Collected data:
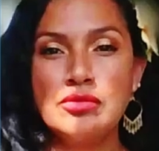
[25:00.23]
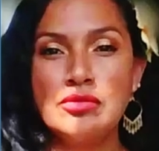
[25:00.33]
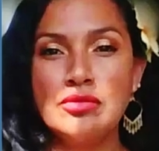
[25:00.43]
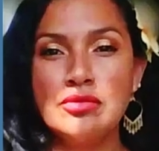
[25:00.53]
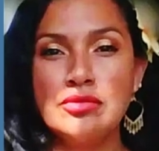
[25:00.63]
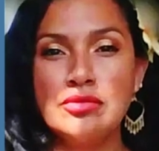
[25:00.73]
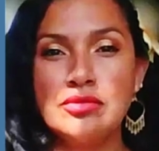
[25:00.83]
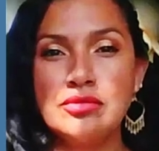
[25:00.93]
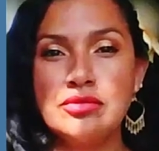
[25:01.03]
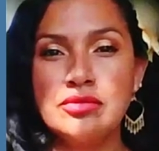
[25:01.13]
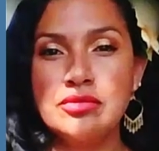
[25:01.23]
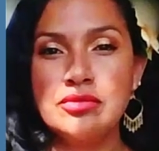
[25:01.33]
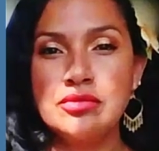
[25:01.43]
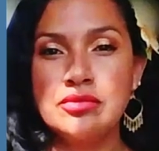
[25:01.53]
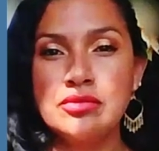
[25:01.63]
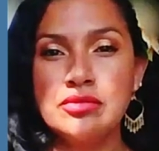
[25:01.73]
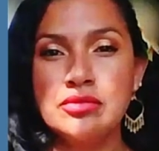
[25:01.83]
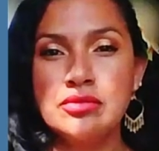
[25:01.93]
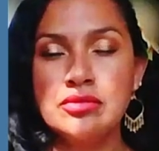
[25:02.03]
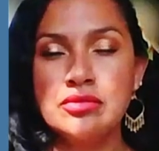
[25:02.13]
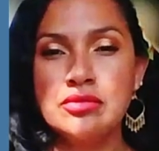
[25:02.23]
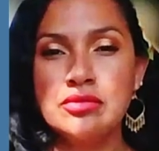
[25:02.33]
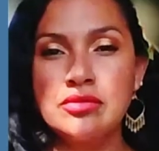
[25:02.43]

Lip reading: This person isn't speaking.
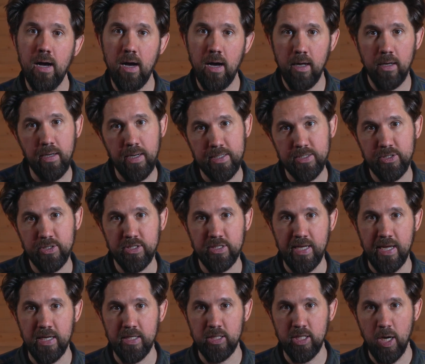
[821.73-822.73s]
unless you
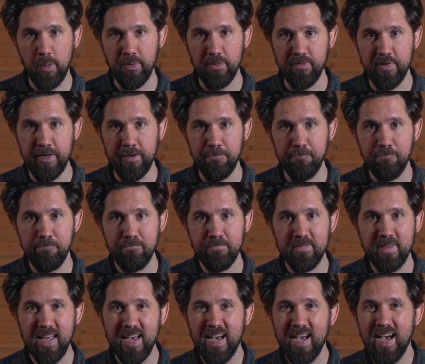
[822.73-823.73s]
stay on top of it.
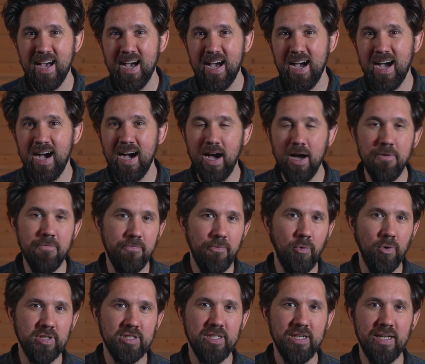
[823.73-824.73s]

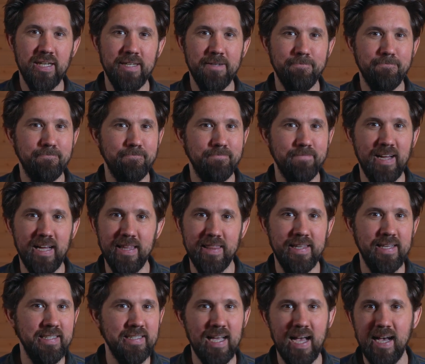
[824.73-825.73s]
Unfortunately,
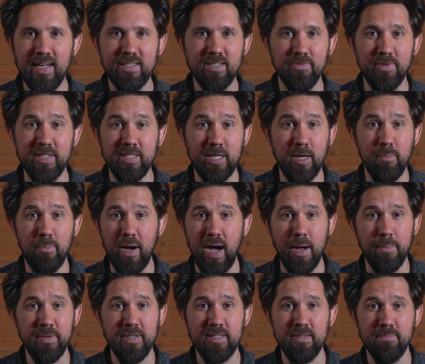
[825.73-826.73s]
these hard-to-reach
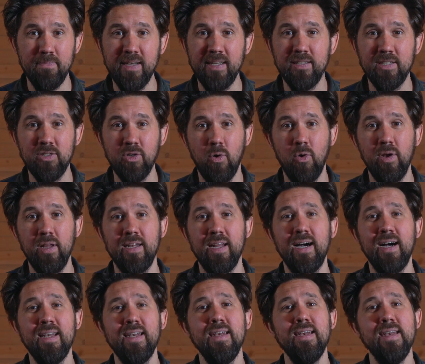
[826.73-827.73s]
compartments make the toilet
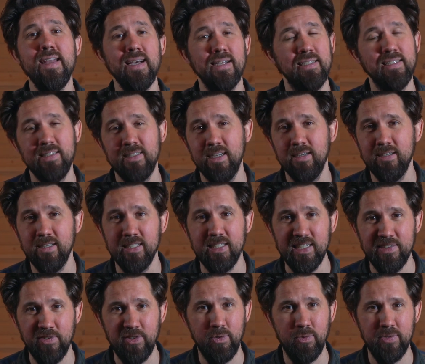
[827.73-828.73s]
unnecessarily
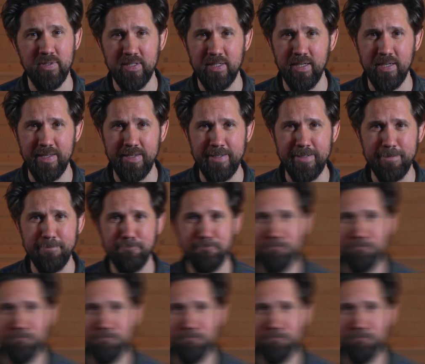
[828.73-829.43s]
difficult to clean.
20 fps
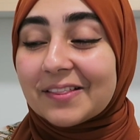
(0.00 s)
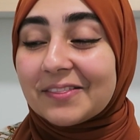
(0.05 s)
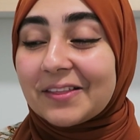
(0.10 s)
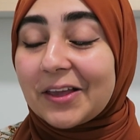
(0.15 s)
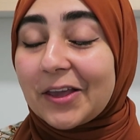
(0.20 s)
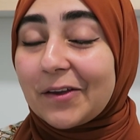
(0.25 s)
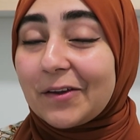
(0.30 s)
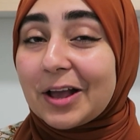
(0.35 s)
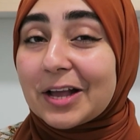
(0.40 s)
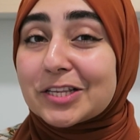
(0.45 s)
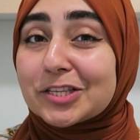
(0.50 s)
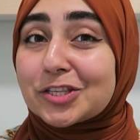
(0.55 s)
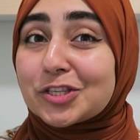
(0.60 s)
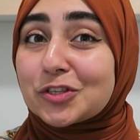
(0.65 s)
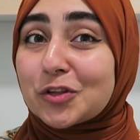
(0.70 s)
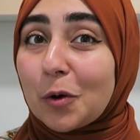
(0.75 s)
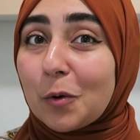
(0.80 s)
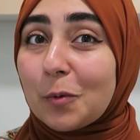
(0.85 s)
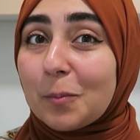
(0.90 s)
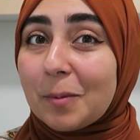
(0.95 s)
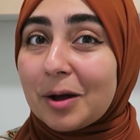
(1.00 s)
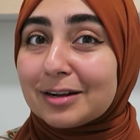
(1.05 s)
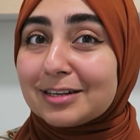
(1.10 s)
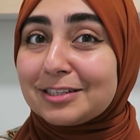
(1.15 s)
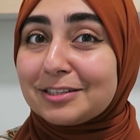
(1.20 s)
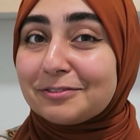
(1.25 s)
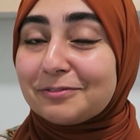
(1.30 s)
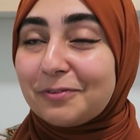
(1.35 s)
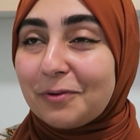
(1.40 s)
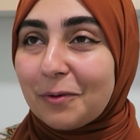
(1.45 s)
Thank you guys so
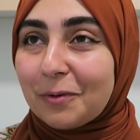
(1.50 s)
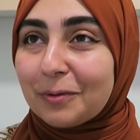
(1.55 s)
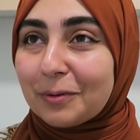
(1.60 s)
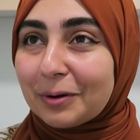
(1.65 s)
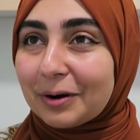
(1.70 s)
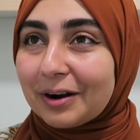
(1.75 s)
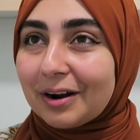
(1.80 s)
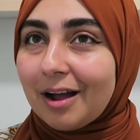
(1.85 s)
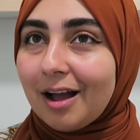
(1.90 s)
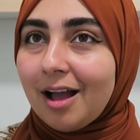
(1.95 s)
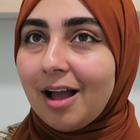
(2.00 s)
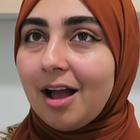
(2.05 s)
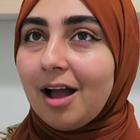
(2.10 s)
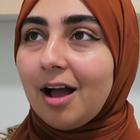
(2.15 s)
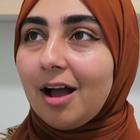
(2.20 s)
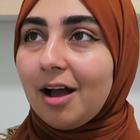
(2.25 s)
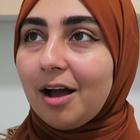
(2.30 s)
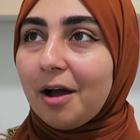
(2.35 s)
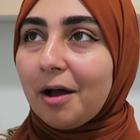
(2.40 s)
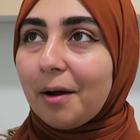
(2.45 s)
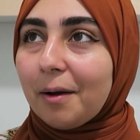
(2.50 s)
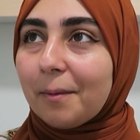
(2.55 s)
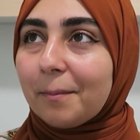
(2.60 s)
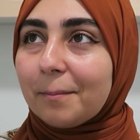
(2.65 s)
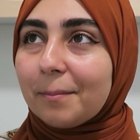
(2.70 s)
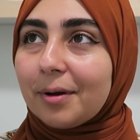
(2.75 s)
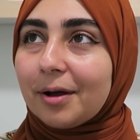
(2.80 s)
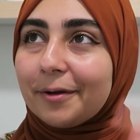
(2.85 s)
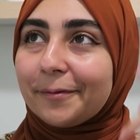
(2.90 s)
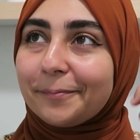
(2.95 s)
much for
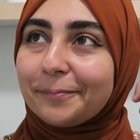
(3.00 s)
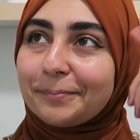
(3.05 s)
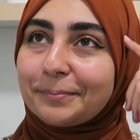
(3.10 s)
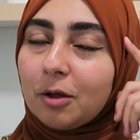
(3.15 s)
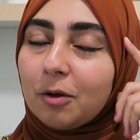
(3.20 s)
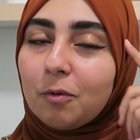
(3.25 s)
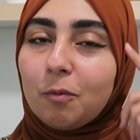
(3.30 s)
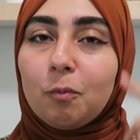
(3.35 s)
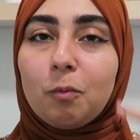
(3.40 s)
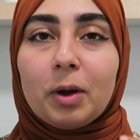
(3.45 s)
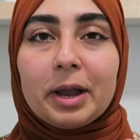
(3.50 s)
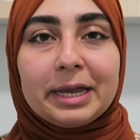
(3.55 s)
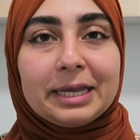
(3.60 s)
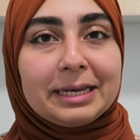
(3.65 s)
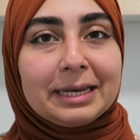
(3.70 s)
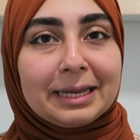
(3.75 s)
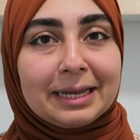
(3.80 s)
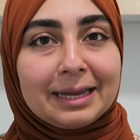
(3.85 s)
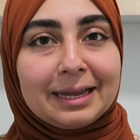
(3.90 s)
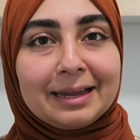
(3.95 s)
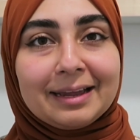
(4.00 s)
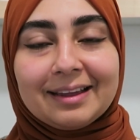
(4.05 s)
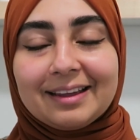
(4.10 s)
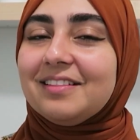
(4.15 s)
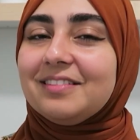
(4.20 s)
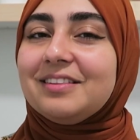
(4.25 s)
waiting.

PROBLEM DESCRIPTION
Return all the records exactly. Skip the pictures.

SOLUTION FOR THIS EXERCISE
[25:00.23]
[25:00.33]
[25:00.43]
[25:00.53]
[25:00.63]
[25:00.73]
[25:00.83]
[25:00.93]
[25:01.03]
[25:01.13]
[25:01.23]
[25:01.33]
[25:01.43]
[25:01.53]
[25:01.63]
[25:01.73]
[25:01.83]
[25:01.93]
[25:02.03]
[25:02.13]
[25:02.23]
[25:02.33]
[25:02.43]

Lip reading: This person isn't speaking.
[821.73-822.73s]
unless you
[822.73-823.73s]
stay on top of it.
[823.73-824.73s]

[824.73-825.73s]
Unfortunately,
[825.73-826.73s]
these hard-to-reach
[826.73-827.73s]
compartments make the toilet
[827.73-828.73s]
unnecessarily
[828.73-829.43s]
difficult to clean.
20 fps
(0.00 s)
(0.05 s)
(0.10 s)
(0.15 s)
(0.20 s)
(0.25 s)
(0.30 s)
(0.35 s)
(0.40 s)
(0.45 s)
(0.50 s)
(0.55 s)
(0.60 s)
(0.65 s)
(0.70 s)
(0.75 s)
(0.80 s)
(0.85 s)
(0.90 s)
(0.95 s)
(1.00 s)
(1.05 s)
(1.10 s)
(1.15 s)
(1.20 s)
(1.25 s)
(1.30 s)
(1.35 s)
(1.40 s)
(1.45 s)
Thank you guys so
(1.50 s)
(1.55 s)
(1.60 s)
(1.65 s)
(1.70 s)
(1.75 s)
(1.80 s)
(1.85 s)
(1.90 s)
(1.95 s)
(2.00 s)
(2.05 s)
(2.10 s)
(2.15 s)
(2.20 s)
(2.25 s)
(2.30 s)
(2.35 s)
(2.40 s)
(2.45 s)
(2.50 s)
(2.55 s)
(2.60 s)
(2.65 s)
(2.70 s)
(2.75 s)
(2.80 s)
(2.85 s)
(2.90 s)
(2.95 s)
much for
(3.00 s)
(3.05 s)
(3.10 s)
(3.15 s)
(3.20 s)
(3.25 s)
(3.30 s)
(3.35 s)
(3.40 s)
(3.45 s)
(3.50 s)
(3.55 s)
(3.60 s)
(3.65 s)
(3.70 s)
(3.75 s)
(3.80 s)
(3.85 s)
(3.90 s)
(3.95 s)
(4.00 s)
(4.05 s)
(4.10 s)
(4.15 s)
(4.20 s)
(4.25 s)
waiting.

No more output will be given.